Eva woke us all up at six-thirty.
It was a good thing Mamí had taken the time to pump breastmilk yesterday while she was driving, because this was the second -and last- bottle I was feeding her. Her cries had woken up a very cranky Olivia, who wasn't really pacified by 'Dora' this time. Even Camila, who was usually all 'sunshine and rainbows' from the second she woke up to the moment she went to bed, was a bit grumpy.
It did not help that Olivia, after being told that Mamí was working and would not be back soon, started asking for Papí... and then for Abuelita or Tía, when we said that they couldn't come... well, it led to Olivia and Camila breaking out the waterworks. Even Isabella was angrily wiping away errant tears before she turned around and locked herself up in the puppy-bathroom for a private cry.
It made me feel all sorts of helpless... because all I really wanted was my Dad and grandmothers too... to see Andres pull Alexander under his arm and give him a noogie. But Abuelita and Tía Esther were dead. I'd seen their bodies for myself... and Papí was missing. Just gone. And Andres had been gone long before all of them.
The truth was, there was no guarantee that I'd ever see Papí again. It made me want to curl up and cry too, but my eyes felt drier than the desert and my heart colder than ice.
It wasn't time for that.
-Maybe it wouldn't ever be time for that.-
Even Alexander looked grief-stricken as he tried to calm down my baby sisters while I fed Eva... My poor cousin would never know what happened to his parents or his brother.
I'd learned that it was worse- the not knowing.
There wasn't any sort of closure with that. It felt like their return was always pending... which only made their absence ache even more.
Isabella was the one who eventually calmed our sisters down by taking out the photo album and pointing out pictures until the tears stopped flowing. Alexander practically jumped to put on a funny movie after that so that the mood wouldn't get somber again.
It was a relief when my mother finally appeared.
Carl lived through the surgery. Though the sheriff's son would be bed-bound for about two weeks. He got very lucky.
The man, Otis, who'd accidentally shot him... not so much.
Otis had gone with Shane to get some supplies that Carl had needed to survive the surgery, and he'd ended up getting killed by a herd so that Shane could get away. Three hours after my mother got back to our RV, she ushered us all out to pay respect at the fallen man's grave.
I'd only been to one funeral before.
My best friend's older brother had died two years ago in a DUI accident. It'd been... the despair coming off everyone was almost physical. Like Joshie's ghost was in the room with us, making his unseen presence known. The room had been absolutely suffocating, muffled sobs and soft broken whispers were like canons. Jenna had been inconsolable, and even with time, my friend had never really recovered. Some part of her was always sad and lost, always looking over her shoulder for a brother who would never tug on her hair again.

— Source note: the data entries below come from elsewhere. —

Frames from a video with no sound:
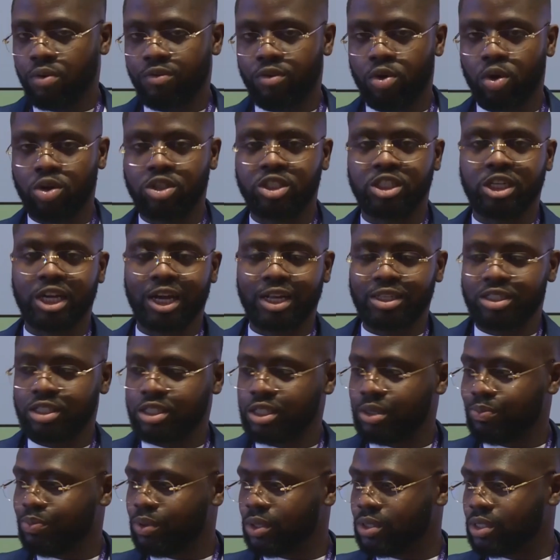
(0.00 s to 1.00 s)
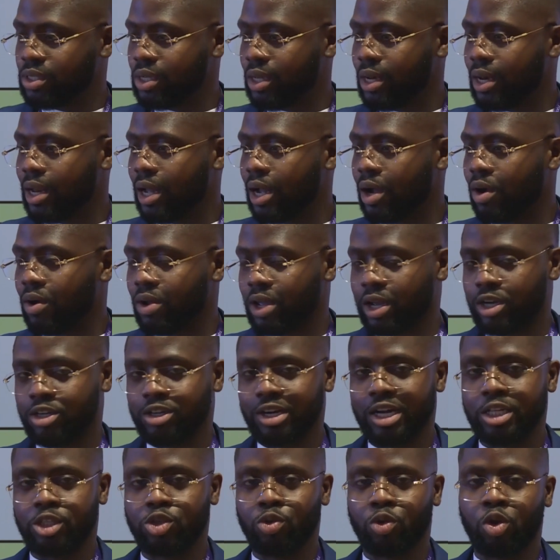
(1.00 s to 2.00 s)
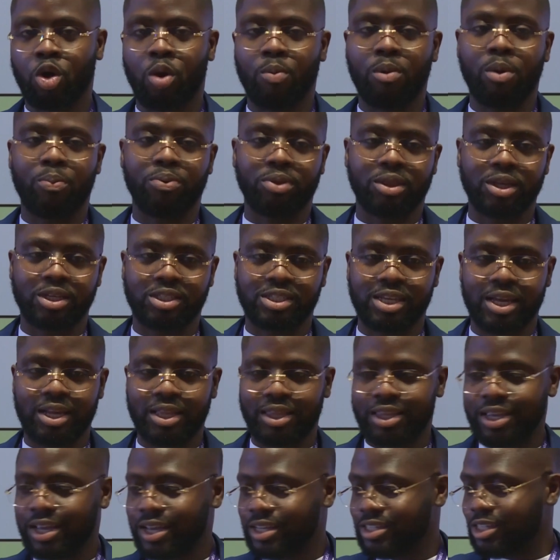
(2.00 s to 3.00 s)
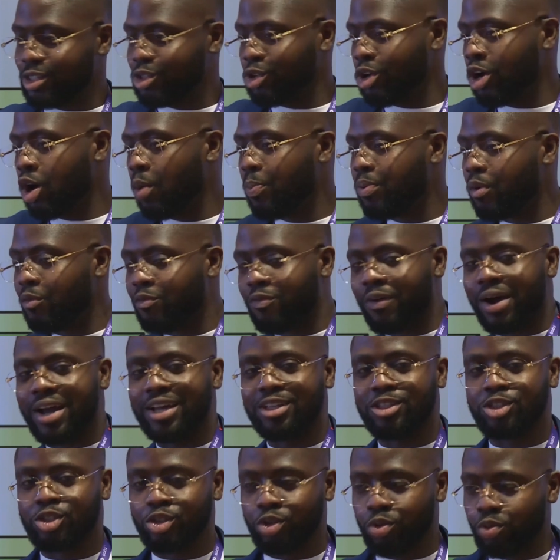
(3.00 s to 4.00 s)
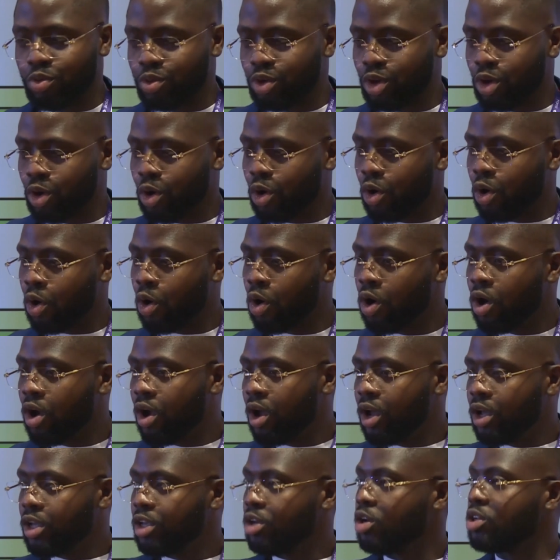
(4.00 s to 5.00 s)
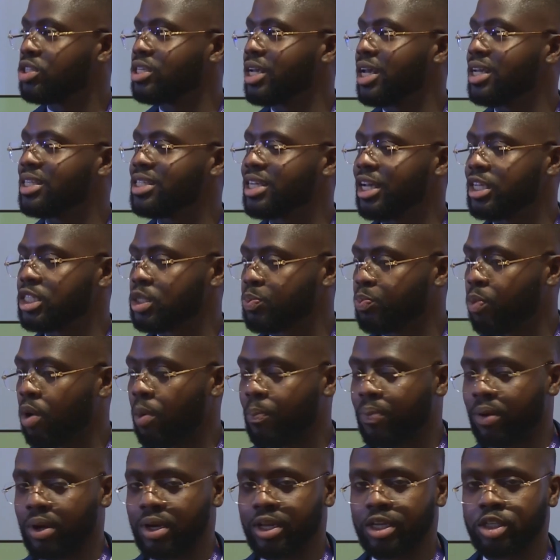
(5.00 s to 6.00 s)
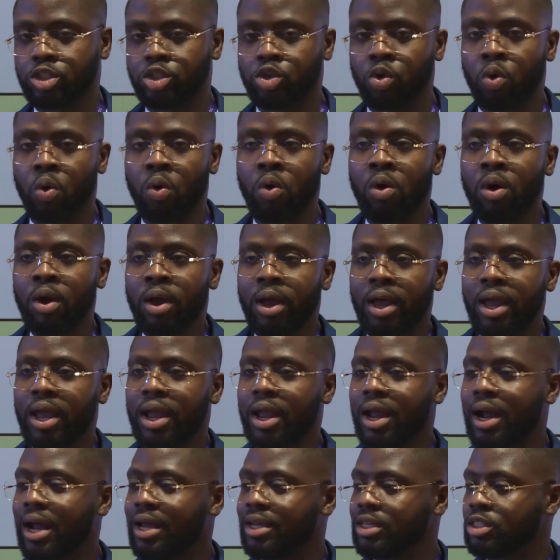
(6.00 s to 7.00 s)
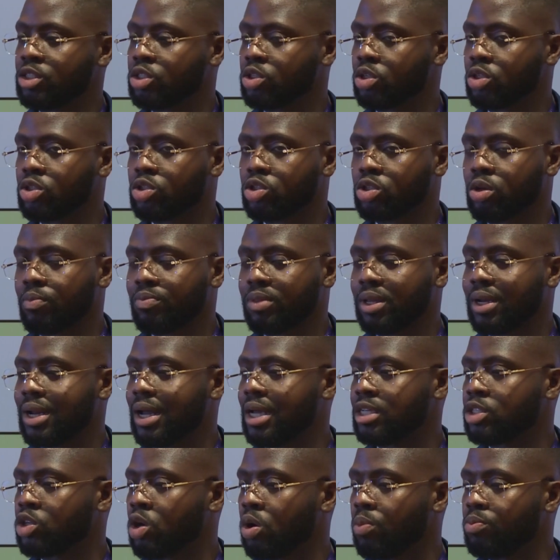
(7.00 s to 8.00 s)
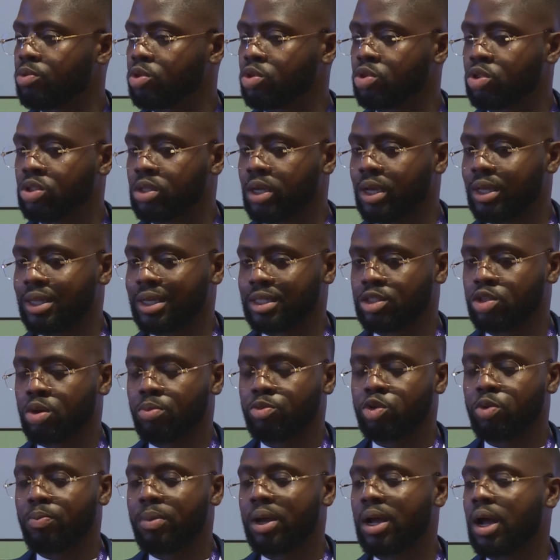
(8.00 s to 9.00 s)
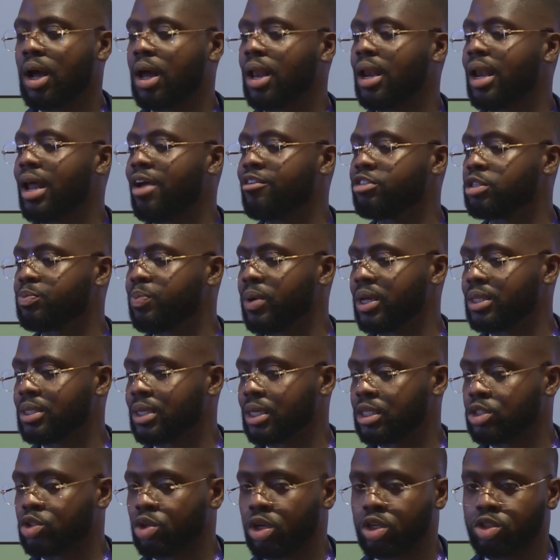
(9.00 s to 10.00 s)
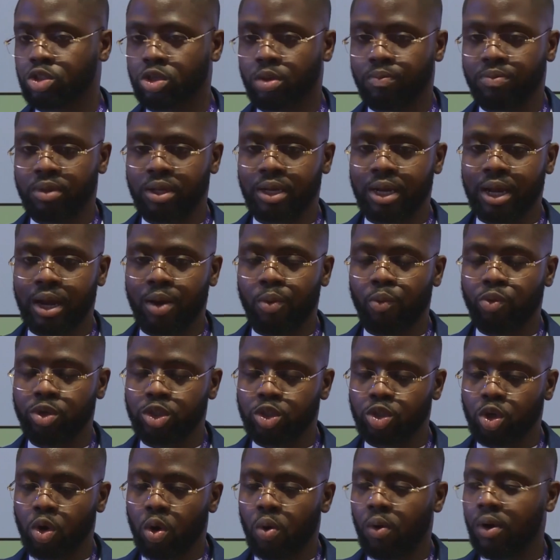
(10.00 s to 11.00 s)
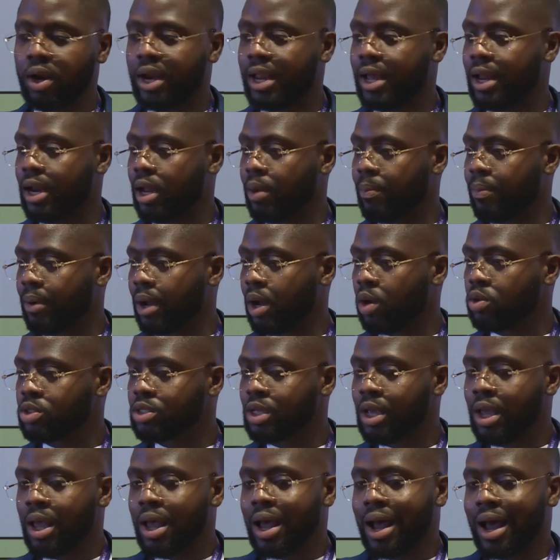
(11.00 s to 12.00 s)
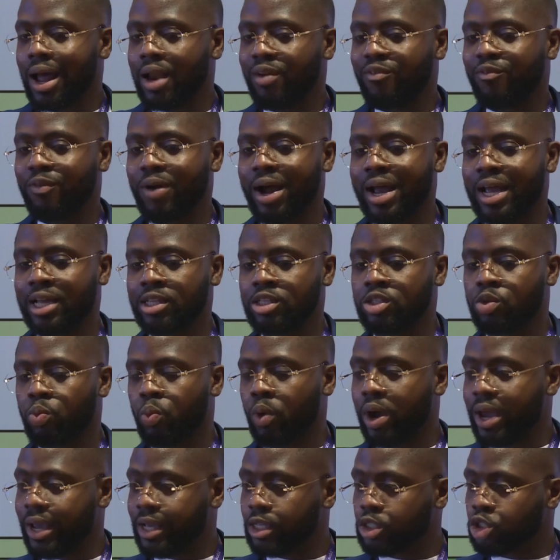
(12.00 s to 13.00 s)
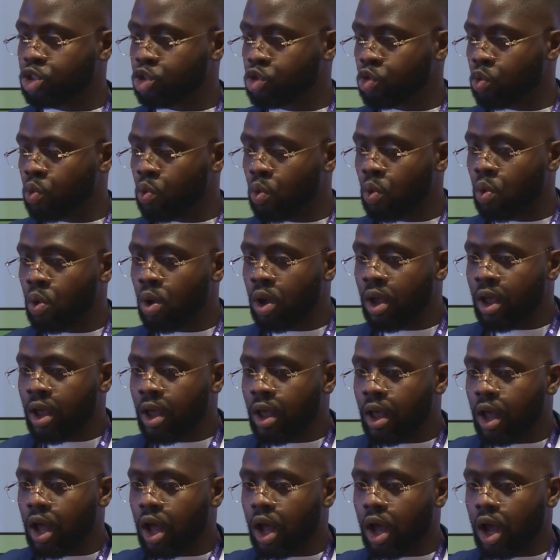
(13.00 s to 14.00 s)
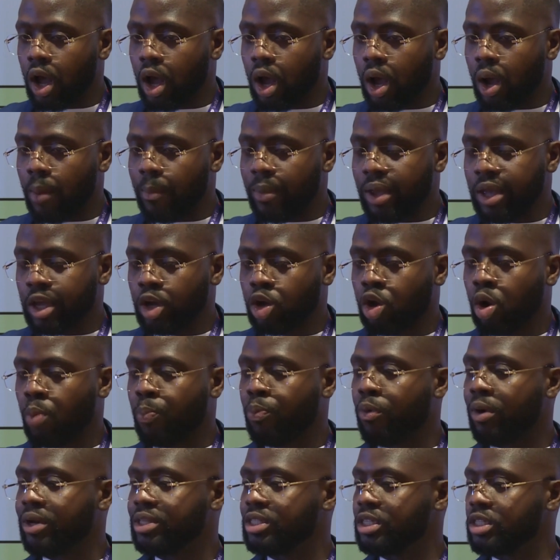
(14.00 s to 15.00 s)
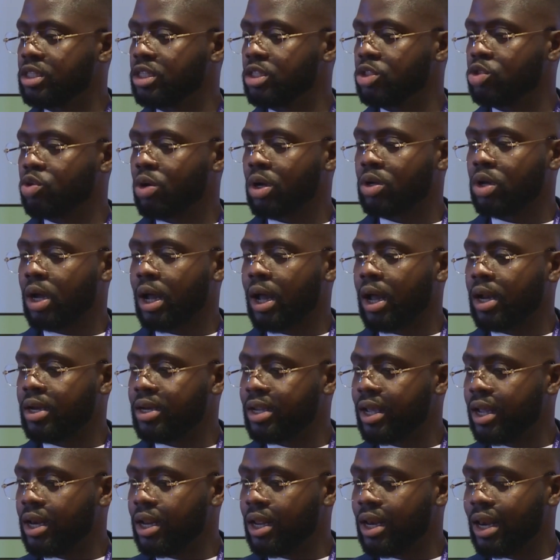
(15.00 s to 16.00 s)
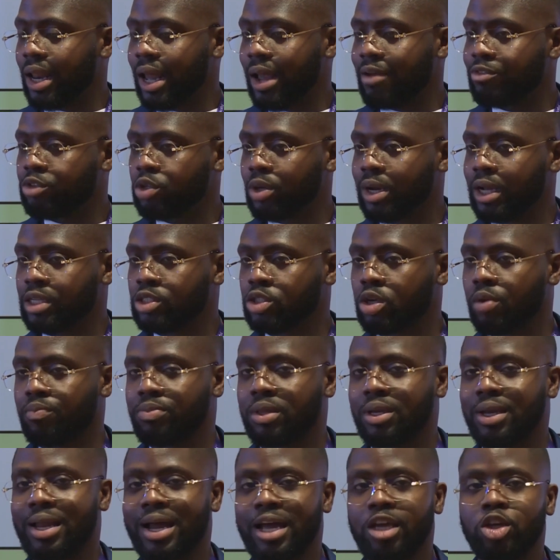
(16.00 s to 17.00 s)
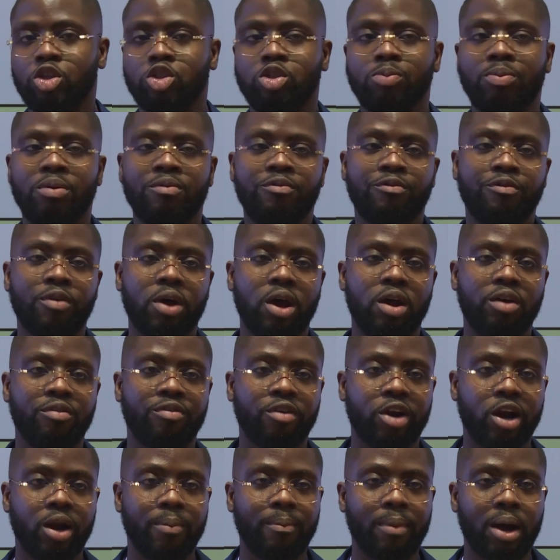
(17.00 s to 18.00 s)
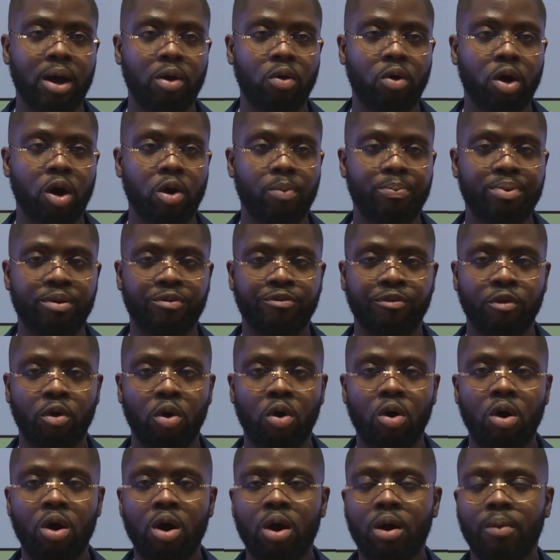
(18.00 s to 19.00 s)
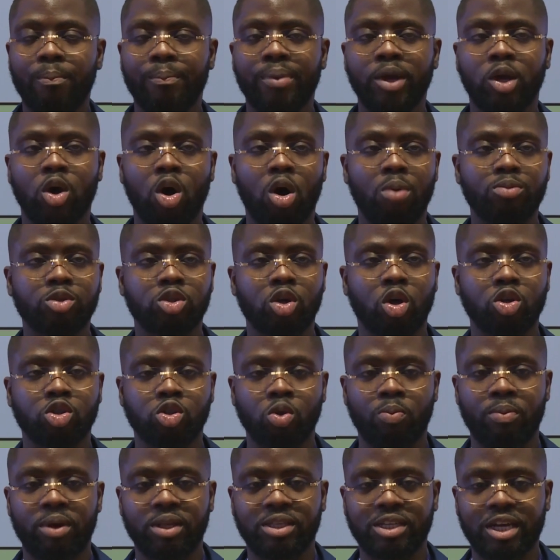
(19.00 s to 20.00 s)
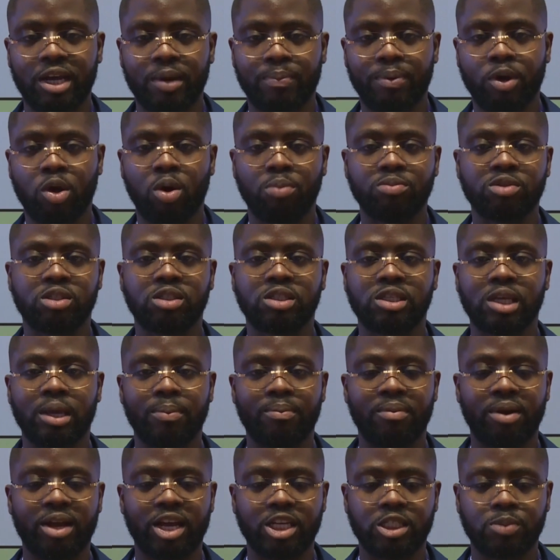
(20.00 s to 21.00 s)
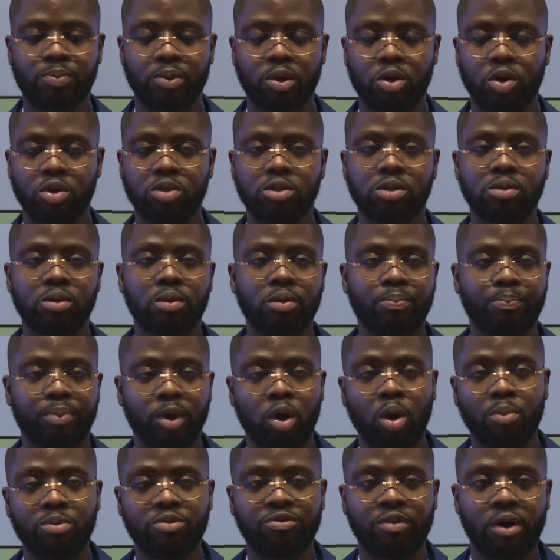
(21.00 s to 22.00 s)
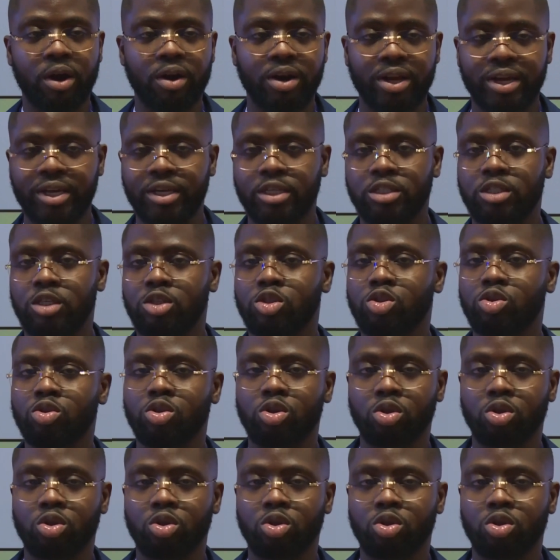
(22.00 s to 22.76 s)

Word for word: We've got Chats GPT now. You're trying to come up with a sentence. It will help you fine tune your your sentence properly. So AI is just something that has come to stay. It has come to make our lives better. So it's something that we should all learn about and find ways to um, incorporate it into our, our, daily life so that something that used to be very very manual before becomes automated becomes seamless because becomes very easy to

I didn't really understand her sadness, her grief, not until Andres disappeared in the early chaos of the apocalypse. Not until I saw Abuelita and Tía die.
The Greene family and Otis' wife, Patricia, built a marker for the fallen man's grave out of rocks 'cause there was no body to bury.
Miss Patricia's body shook with swallowed sobs as she leaned on a pretty blonde teenager, while Mr. Hershel -the owner of the Greene's farm- read a passage from a weathered bible. It was strange how similar and different grief looked like, but it was still a real thing. Like a wound-up snake nestled tightly in the center of your chest.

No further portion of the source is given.